Paravertebral anesthesia is a unilateral alternative to epidural anesthesia with prolonged postoperative pain relief. It has been used successfully for ambulatory breast surgery and inguinal hernia repair. In a study using paravertebral ropivacaine for hernia repair, the average time for block administration was 12 min and analgesia was provided for 15 h, which was significantly better than with local infiltration block with ropivacaine. However, in a series of 30 patients, there were two cases of block failure and two cases of prolonged recovery due to epidural effects.
Unilateral paravertebral anesthesia may be a good choice alone or as an adjunct to sedation for breast cancer surgery. In one study the data actually indicated a lower incidence of cancer relapse after this block, although some confounders could be present from the nonrandomized retrospective design. In any case, there seems to be better initial pain relief after this block and minor side effects, at least after moderate or more extensive procedures.
A recent review of seven randomized controlled studies of TAP blocks for postoperative pain showed that there is a substantial reduction in postoperative opioid consumption and improved pain scores after surgeries involving the anterior abdominal wall.
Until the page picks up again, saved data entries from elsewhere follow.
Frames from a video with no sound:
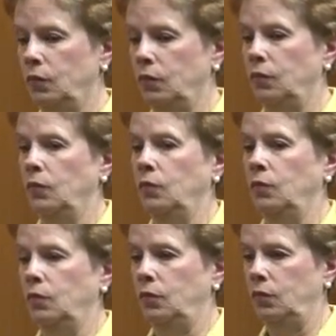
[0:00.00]

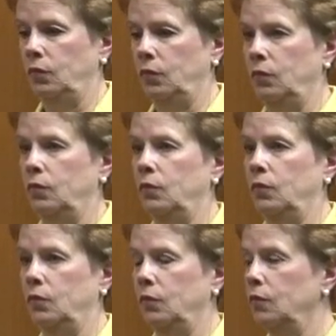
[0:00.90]

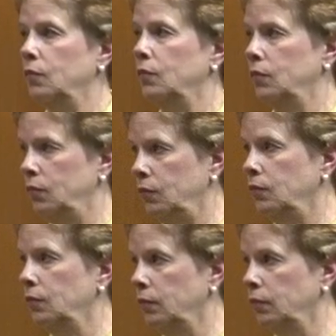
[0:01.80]

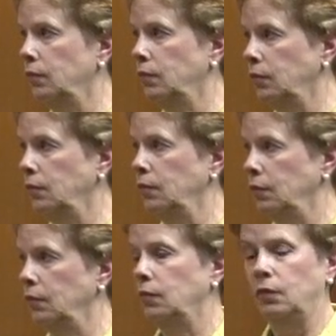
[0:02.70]

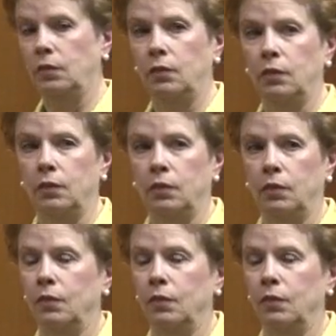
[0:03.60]
(silent)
When used regularly, the landmark approach is effective, reliable, and relatively easy to perform. The key to a successful block is proper identification of the triangle of Petit and directing the needle in a slightly anterior direction. There is also a general agreement that reliable spread of the drug occurs between the T10 and L1 dermatomes with an ultrasound-guided approach. In particular, adequate volume is more important than a high concentration of local anesthetic. With either technique 20–40 ml of the local anesthetic is injected. The block is gaining popularity because of the easy technique and favorable risk profile. Its use is limited by the need for bilateral blocks when incisions cross the midline and the limitation to analgesia for somatic pain, sparing visceral coverage. Recently, ultrasound-guided TAP catheters with ambulatory perineural infusions have been used successfully in patients undergoing inguinal hernia repair.
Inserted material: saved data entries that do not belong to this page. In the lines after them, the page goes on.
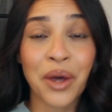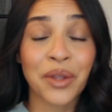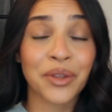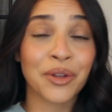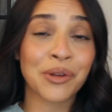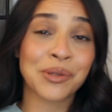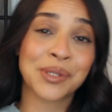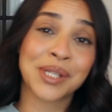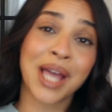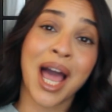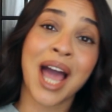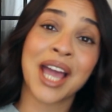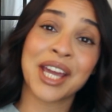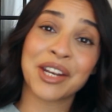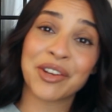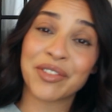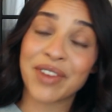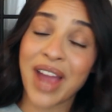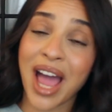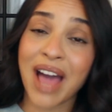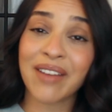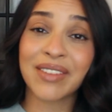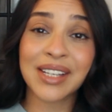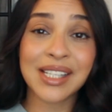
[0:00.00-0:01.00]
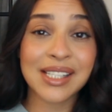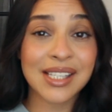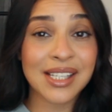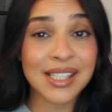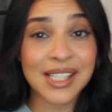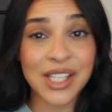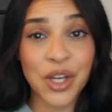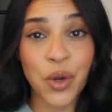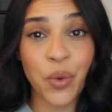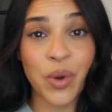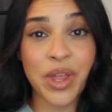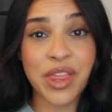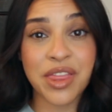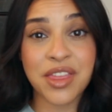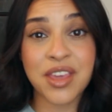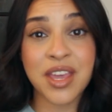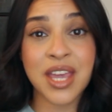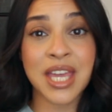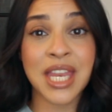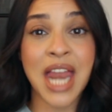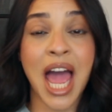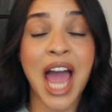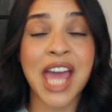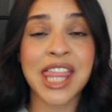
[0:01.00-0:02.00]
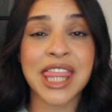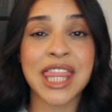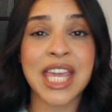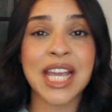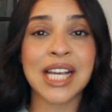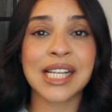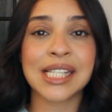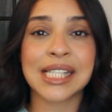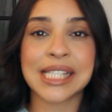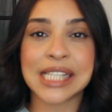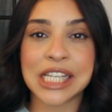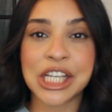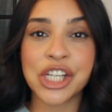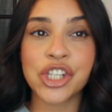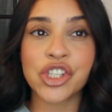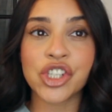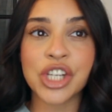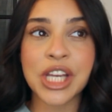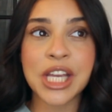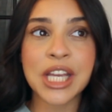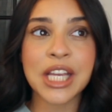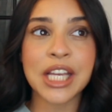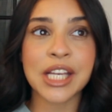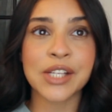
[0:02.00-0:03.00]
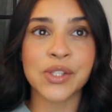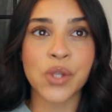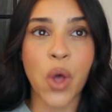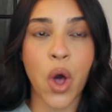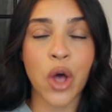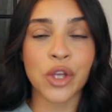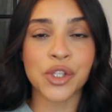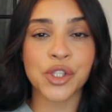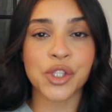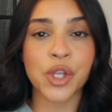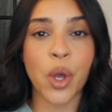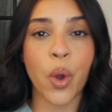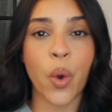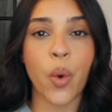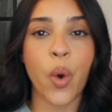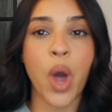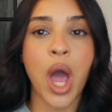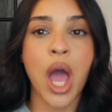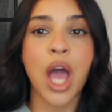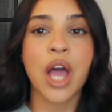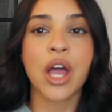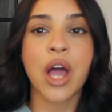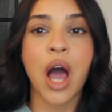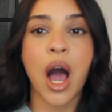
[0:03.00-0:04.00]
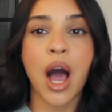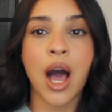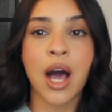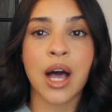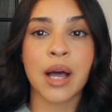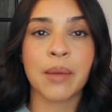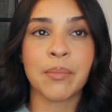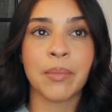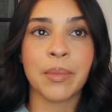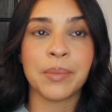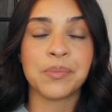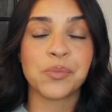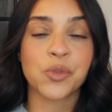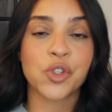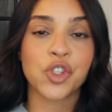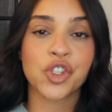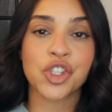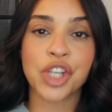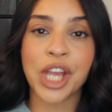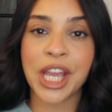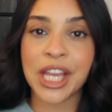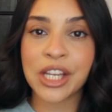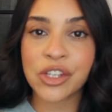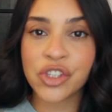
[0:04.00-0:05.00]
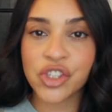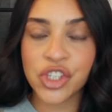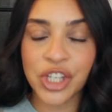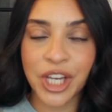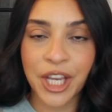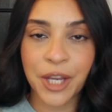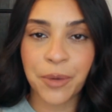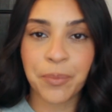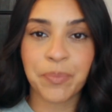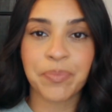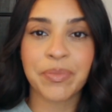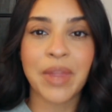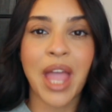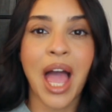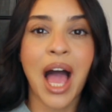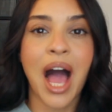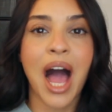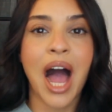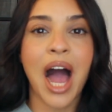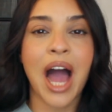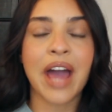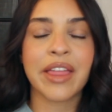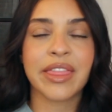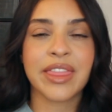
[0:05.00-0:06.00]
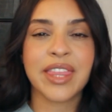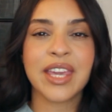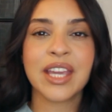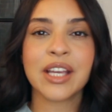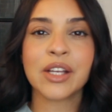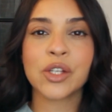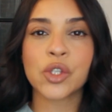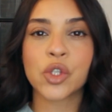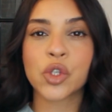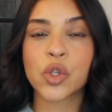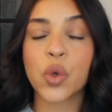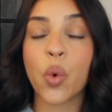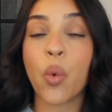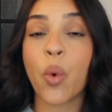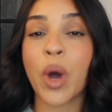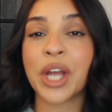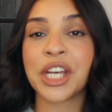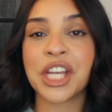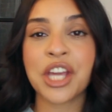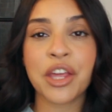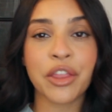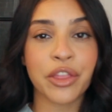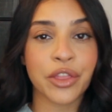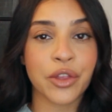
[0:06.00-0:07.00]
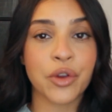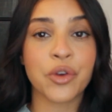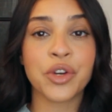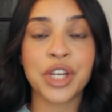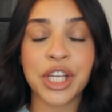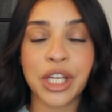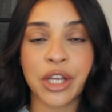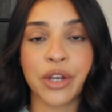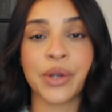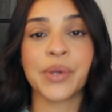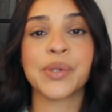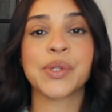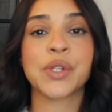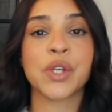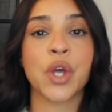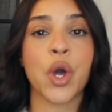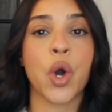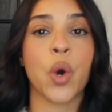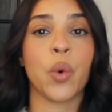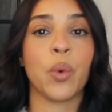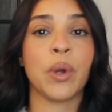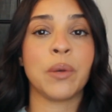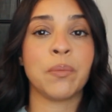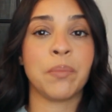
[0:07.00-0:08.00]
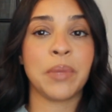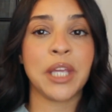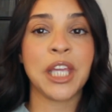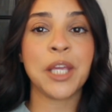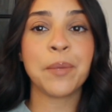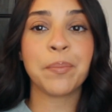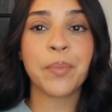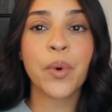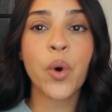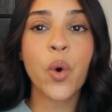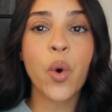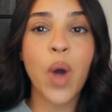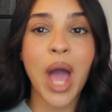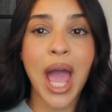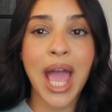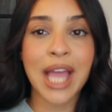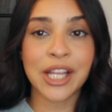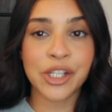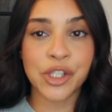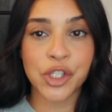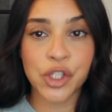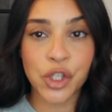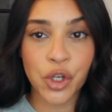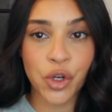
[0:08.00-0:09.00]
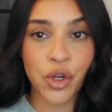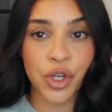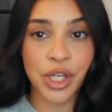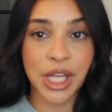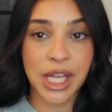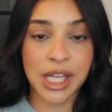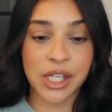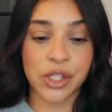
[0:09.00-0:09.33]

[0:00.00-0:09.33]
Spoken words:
They're tired of having to deal with it. I think teaching is also changing. I think 20, 30 years ago, when people entered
Aasbo et al. compared preoperative inguinal field block plus perioperative sedation with general anesthesia and wound infiltration for inguinal hernia repair. They found that patients anesthetized with an inguinal field block had a shorter recovery time, less pain, better mobilization, and greater satisfaction than patients who received general anesthesia and wound infiltration. These differences lasted for the whole 1-week observation period. Even though there are reports of transient femoral nerve palsy following this technique, the use of inguinal field block seems to be highly recommended for inguinal hernia repair in day-case surgery as an alternative to skilled surgeons doing the local anesthesia infiltration themselves.